Saguaro may have taken it on the chin from golden algae, but it is bouncing back. During a recent gill-net survey, we found hordes of young-of-the year bass. But what we also found was record-size yellow bass.If the snow level drops low enough with the coming winter storm and puts a blanket of white on the Four Peaks, you will want to take your camera with you when fishing Saguaro.

With the recent spat of colder weather and a cold winter storm possible in our future, it’s the time of year when we start saying “winter conditions prevail” at fisheries around the state.

For the warmwater fisheries, that often means down-sizing and slower things down – including the catching. But for trout anglers, there are opportunities galore, especially close to home for metro dwellers.

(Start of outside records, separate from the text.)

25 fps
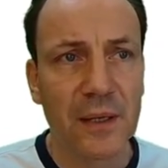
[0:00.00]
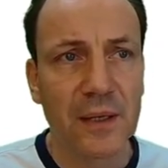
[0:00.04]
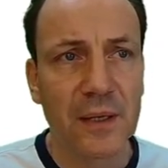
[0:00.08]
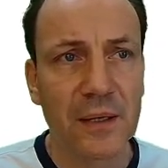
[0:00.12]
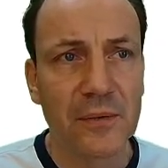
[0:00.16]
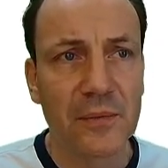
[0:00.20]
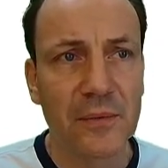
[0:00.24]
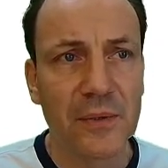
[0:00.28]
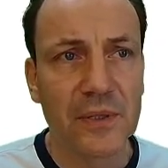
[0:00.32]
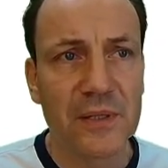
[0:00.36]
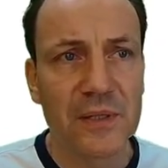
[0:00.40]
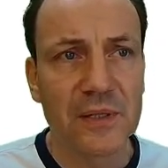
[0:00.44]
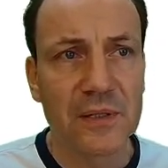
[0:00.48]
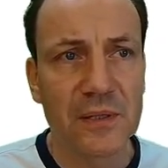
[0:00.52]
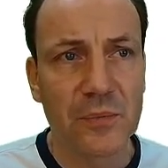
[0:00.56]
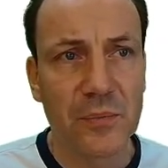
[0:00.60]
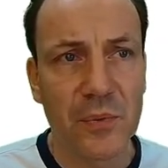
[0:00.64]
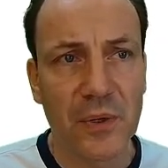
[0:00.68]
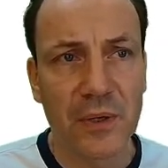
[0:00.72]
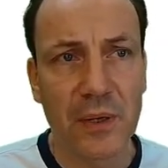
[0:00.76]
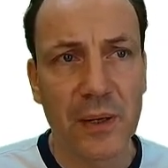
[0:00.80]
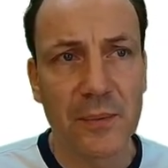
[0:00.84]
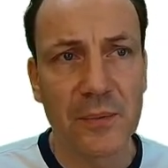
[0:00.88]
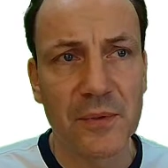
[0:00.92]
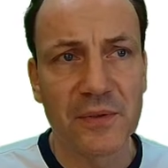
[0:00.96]
which the
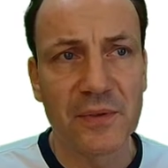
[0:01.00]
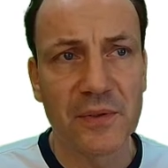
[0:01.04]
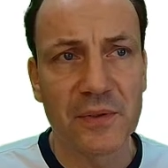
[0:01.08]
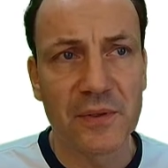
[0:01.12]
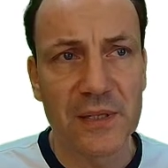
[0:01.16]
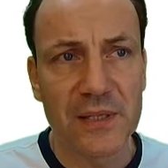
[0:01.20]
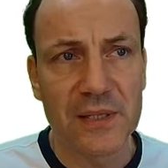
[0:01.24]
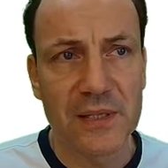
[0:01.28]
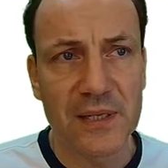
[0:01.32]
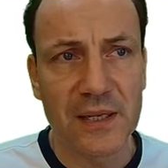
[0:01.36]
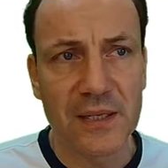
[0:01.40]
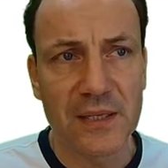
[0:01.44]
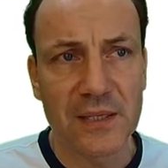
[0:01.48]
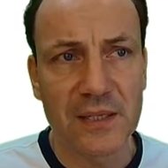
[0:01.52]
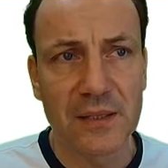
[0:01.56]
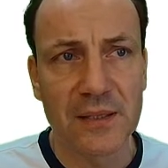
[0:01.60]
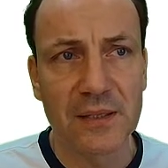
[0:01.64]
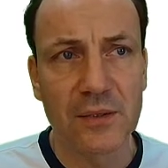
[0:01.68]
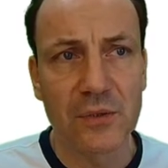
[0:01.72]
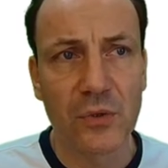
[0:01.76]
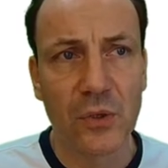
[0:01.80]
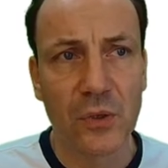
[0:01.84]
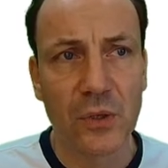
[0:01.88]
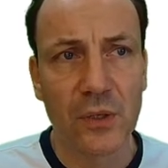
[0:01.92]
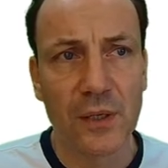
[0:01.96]
parameter is
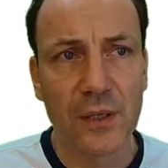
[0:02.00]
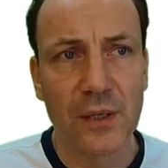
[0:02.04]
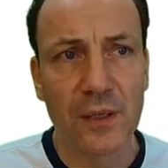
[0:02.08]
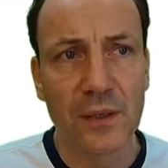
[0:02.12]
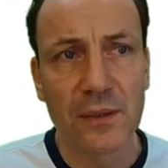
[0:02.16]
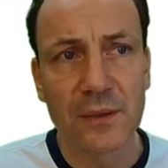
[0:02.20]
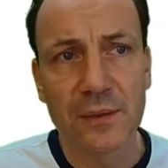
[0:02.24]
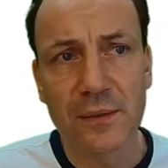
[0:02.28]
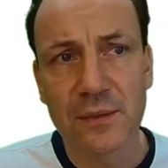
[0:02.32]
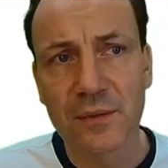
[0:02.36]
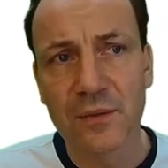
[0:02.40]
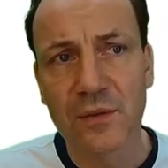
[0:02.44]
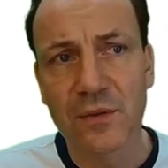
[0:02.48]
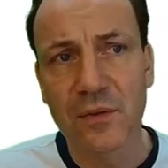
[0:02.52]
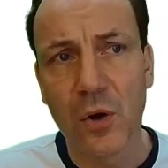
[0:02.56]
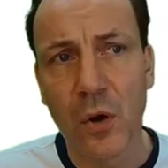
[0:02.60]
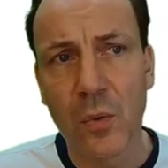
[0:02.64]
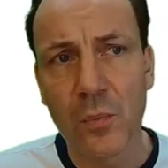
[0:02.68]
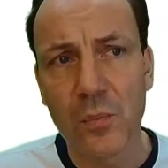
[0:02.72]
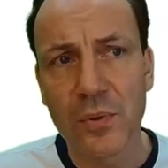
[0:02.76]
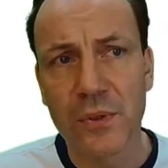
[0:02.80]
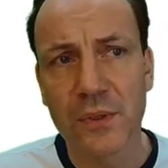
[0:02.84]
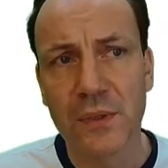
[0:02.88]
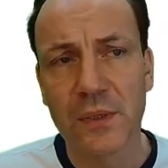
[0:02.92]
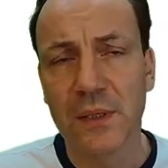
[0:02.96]
actually
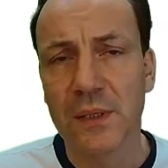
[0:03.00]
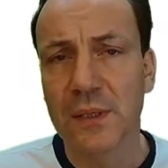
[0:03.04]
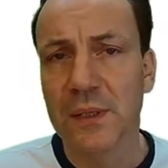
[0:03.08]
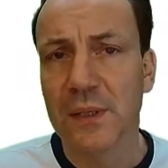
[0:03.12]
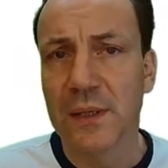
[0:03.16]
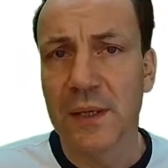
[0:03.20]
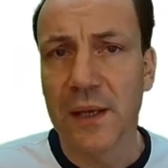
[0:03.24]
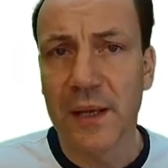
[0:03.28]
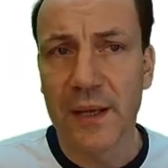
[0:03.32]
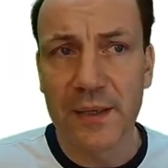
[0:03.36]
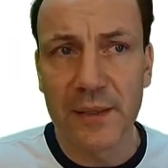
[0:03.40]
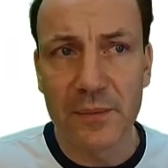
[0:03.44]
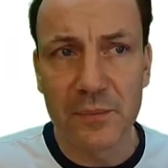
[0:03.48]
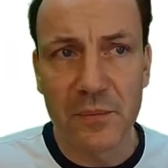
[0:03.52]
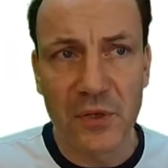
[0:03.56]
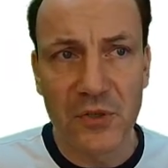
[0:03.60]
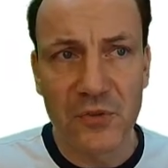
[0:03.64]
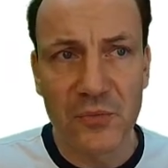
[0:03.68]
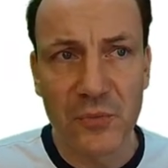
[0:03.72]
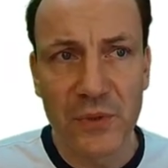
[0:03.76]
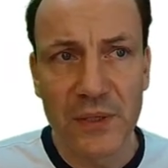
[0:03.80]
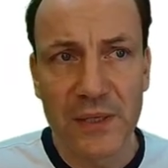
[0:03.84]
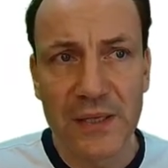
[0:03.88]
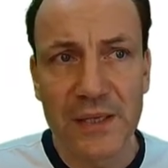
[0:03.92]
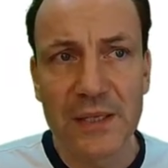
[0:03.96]
$top, and it
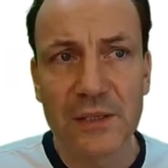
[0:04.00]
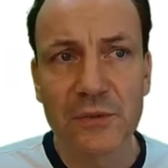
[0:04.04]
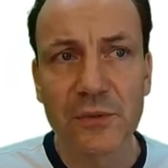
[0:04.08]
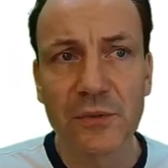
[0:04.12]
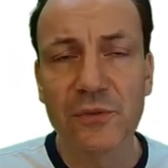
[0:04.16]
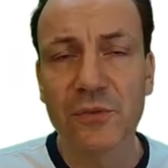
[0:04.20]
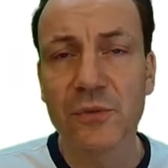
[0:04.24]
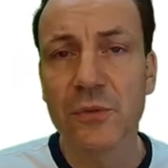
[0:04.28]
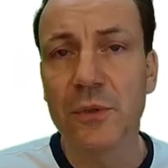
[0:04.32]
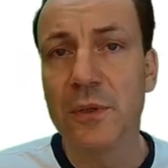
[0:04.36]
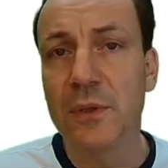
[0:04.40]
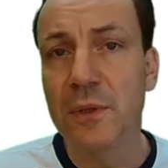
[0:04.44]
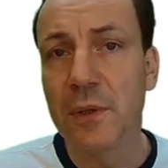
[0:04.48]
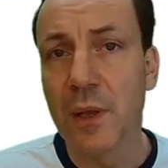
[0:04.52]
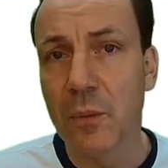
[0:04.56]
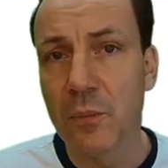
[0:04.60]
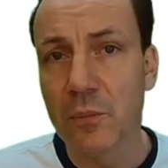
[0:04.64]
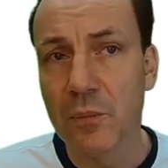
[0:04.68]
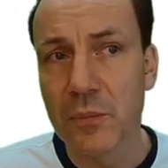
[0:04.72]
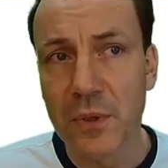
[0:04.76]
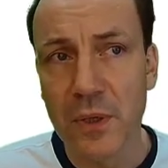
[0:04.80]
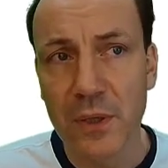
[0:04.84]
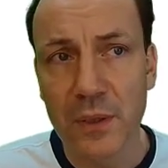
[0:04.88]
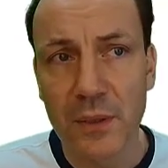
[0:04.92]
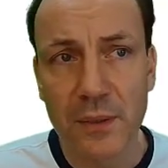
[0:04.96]
must be equal to a
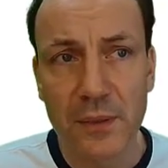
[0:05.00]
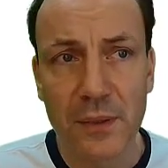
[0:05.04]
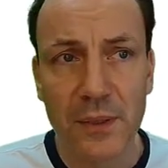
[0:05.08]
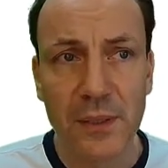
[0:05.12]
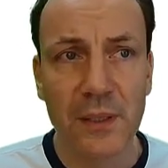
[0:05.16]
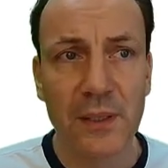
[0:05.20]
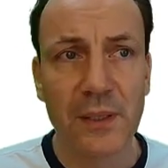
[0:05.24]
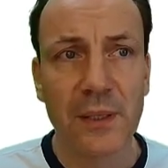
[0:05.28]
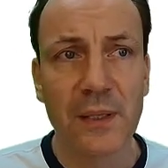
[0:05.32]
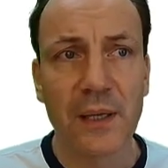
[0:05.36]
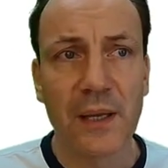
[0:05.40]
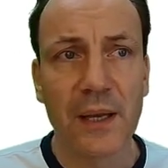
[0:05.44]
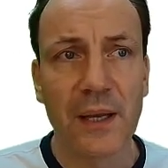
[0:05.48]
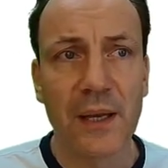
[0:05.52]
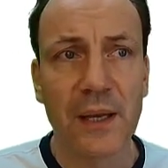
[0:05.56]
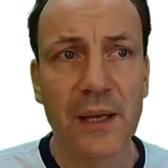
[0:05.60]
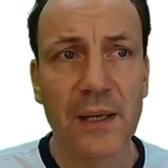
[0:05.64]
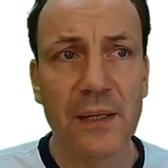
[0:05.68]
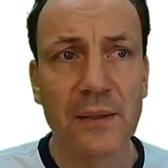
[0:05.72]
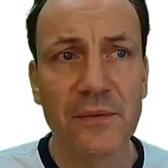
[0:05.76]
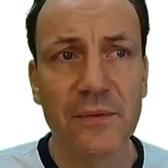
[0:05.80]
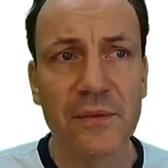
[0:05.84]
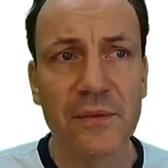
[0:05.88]
number. And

The colder temperatures might chill-down the bass bite, but the trout bite should come on strong now. If you are tied to the city this holiday season, try Tempe Town Lake or any of the urban lakes. Town Lake was stocked last week, with accompanying festivities, and the urban lakes are being stocked with rainbows this week.

The Lower Salt River is also a good bet below the confluence with the Verde River at the Phon D. Sutton Recreation Area. You might even see osprey, bald eagles and peregrine falcons putting on aerial shows above the river (and sometimes in it).

If you want one last high country fishing trip, be sure to check road and weather conditions before heading out. Plus, with the cold nighttime temperatures, expect to find some rimming ice, especially in the higher country.

For all of you crappie anglers, these speckled beauties will typically suspend over open water in winter and if possible, orient to brush on other woody structure. As the water temperatures drop, crappies will often congregate in larger and larger schools. This can result in some tremendous crappie fishing opportunities at Roosevelt, Alamo, and Bartlett lakes. Just keep reading this report. Appropriately for this time of year, crappie schools look like upside-down Christmas trees on the fish sonar screen.

Good luck. Maybe I’ll see you out there.